## Input for this task:
-=-=-

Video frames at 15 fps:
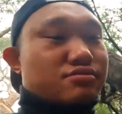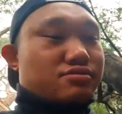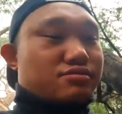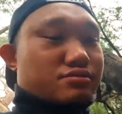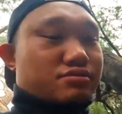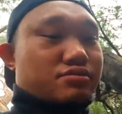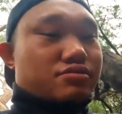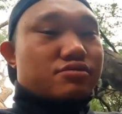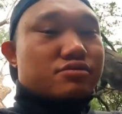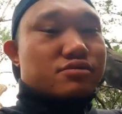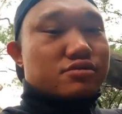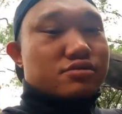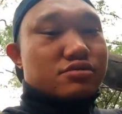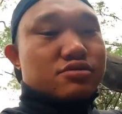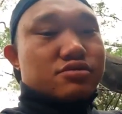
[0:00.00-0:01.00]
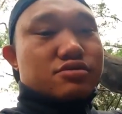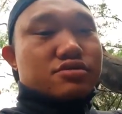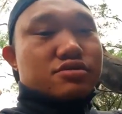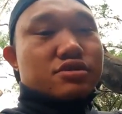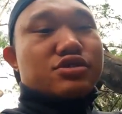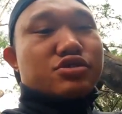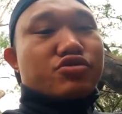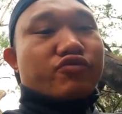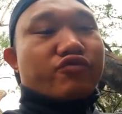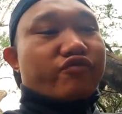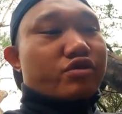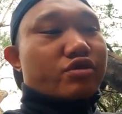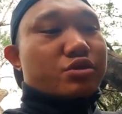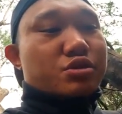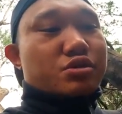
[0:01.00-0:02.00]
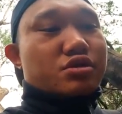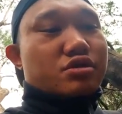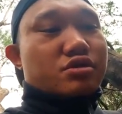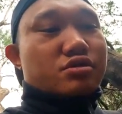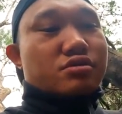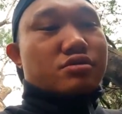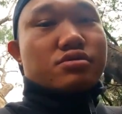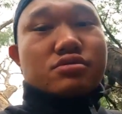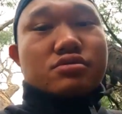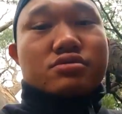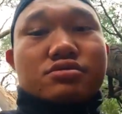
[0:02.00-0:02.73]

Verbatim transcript: He's good. He's a good fish. He's a good fish, yeah. Nice and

-=-=-

## Exercise goal:
Copy all of the material word for word, and include none of its pictures.

## Your response:
Video frames at 15 fps:
[0:00.00-0:01.00]
[0:01.00-0:02.00]
[0:02.00-0:02.73]

Verbatim transcript: He's good. He's a good fish. He's a good fish, yeah. Nice and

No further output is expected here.